Kelly also said some of her initiatives to expand broadband access across the state ultimately help both students with access to coursework and materials and make it possible for patients to use telemedicine health options.


"We know that educational opportunities and health outcomes are closely connected," Kelly said. "From Day 1, my administration has worked closely to ensure that teachers have the support they need to help students succeed."


Watson said the pandemic has only shown the benefit of the close relationships Kansas school districts have had with their local health departments. In crafting the Kansas State Department of Education’s school reopening guidance, Watson said, hundreds of physicians, doctors and nurses provided input.


And as some districts look to move from online or hybrid learning to fully on-site learning, they are relying on health data from smaller districts that have already attempted that transition, as well as guidance from their local health departments.


"We know, by what the medical experts tell us, that we’re going to be with the virus for the remainder of this school year, to some extent," he said.


Tiffany Anderson, superintendent of Topeka Unified School District 501, said large, urban districts like hers have to pay close attention to the health of their students as they consider serving the "whole child." When families enroll, the district screens students for potential mental health issues to find and provide them support.


Both education and health outcomes are also closely tied to other variables in students’ lives, such as their socioeconomic status. Even as schools work with limited resources, it is imperative that they find ways to help families who may have even fewer resources, and since Anderson arrived at the district, USD 501 has installed laundry machines at 18 schools.
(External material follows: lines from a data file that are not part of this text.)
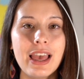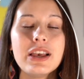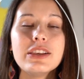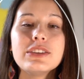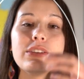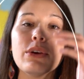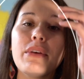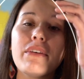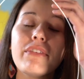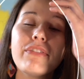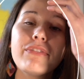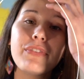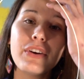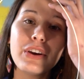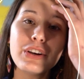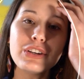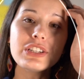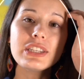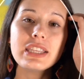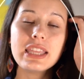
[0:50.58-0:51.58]
So the
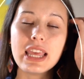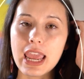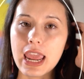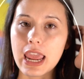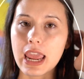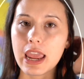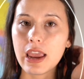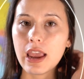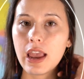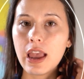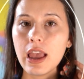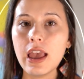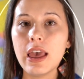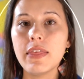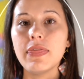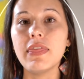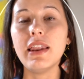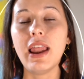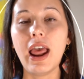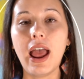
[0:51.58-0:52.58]
first thing
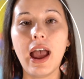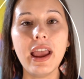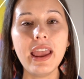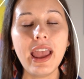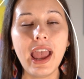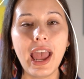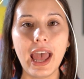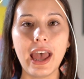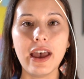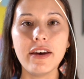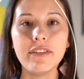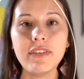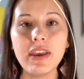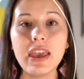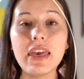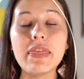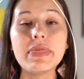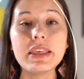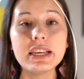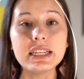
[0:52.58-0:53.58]
that I have
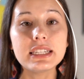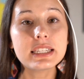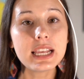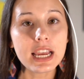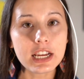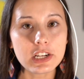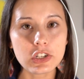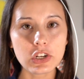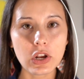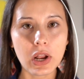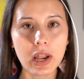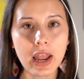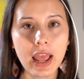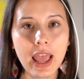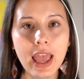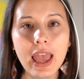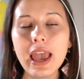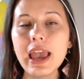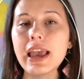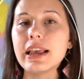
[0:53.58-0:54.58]
in this section
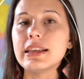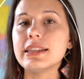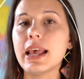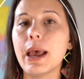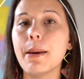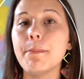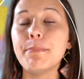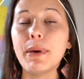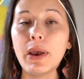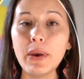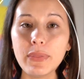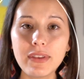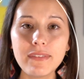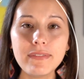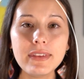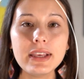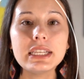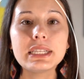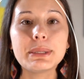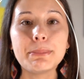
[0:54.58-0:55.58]
is that both of
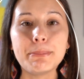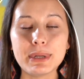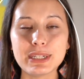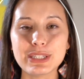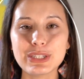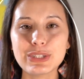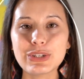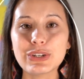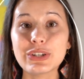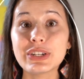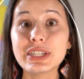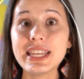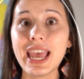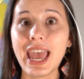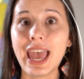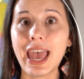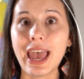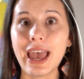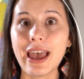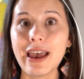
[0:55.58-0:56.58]
these Munsters
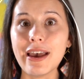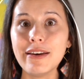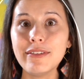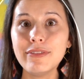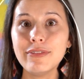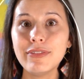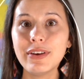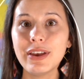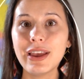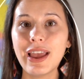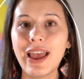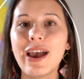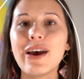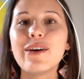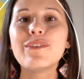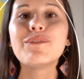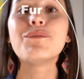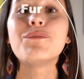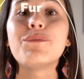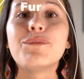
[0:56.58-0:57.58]
have
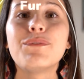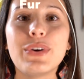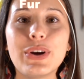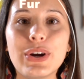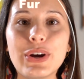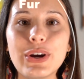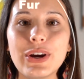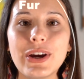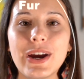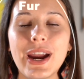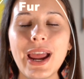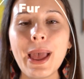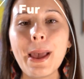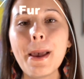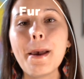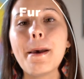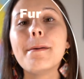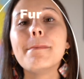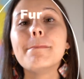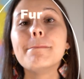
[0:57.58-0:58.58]
fur.
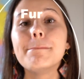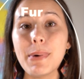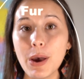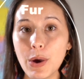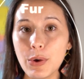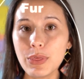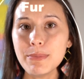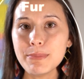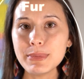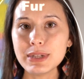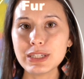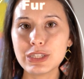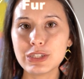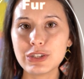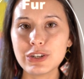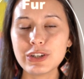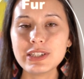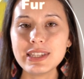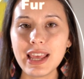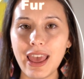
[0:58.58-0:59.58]
Both
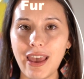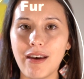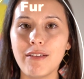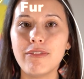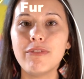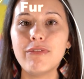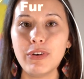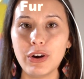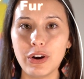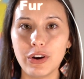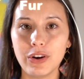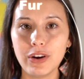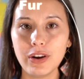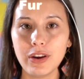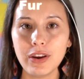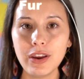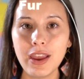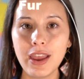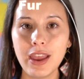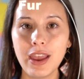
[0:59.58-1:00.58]
Munsters have fur.
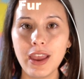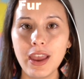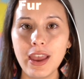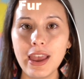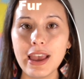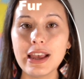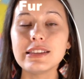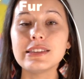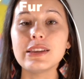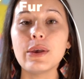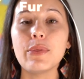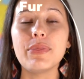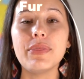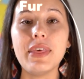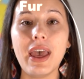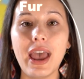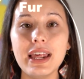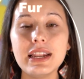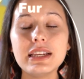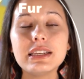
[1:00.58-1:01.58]
And so
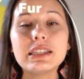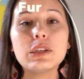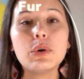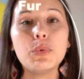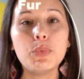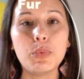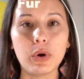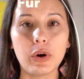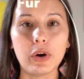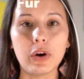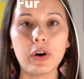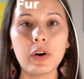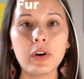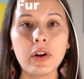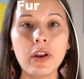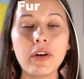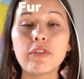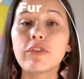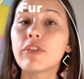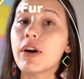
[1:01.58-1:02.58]
that is the
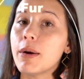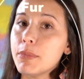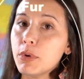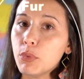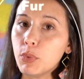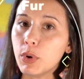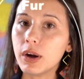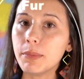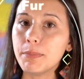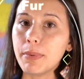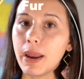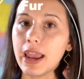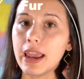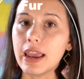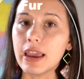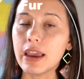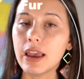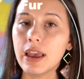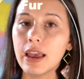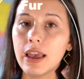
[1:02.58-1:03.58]
word from the word
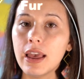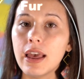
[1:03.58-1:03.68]
bank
More than 70% of the district’s students are on free/reduced lunch status as well, she said.


Discussion attendees also heard from Teal Van Lanen, director of improvement and community engagement for the Algoma School District in Wisconsin. The district won the Robert Wood Johnson Foundation’s 2017 Culture of Health award for building health equity in the community.


VanLanen said her district worked closely with other community agencies to build programs where high school students help out and participate in discussions about community health.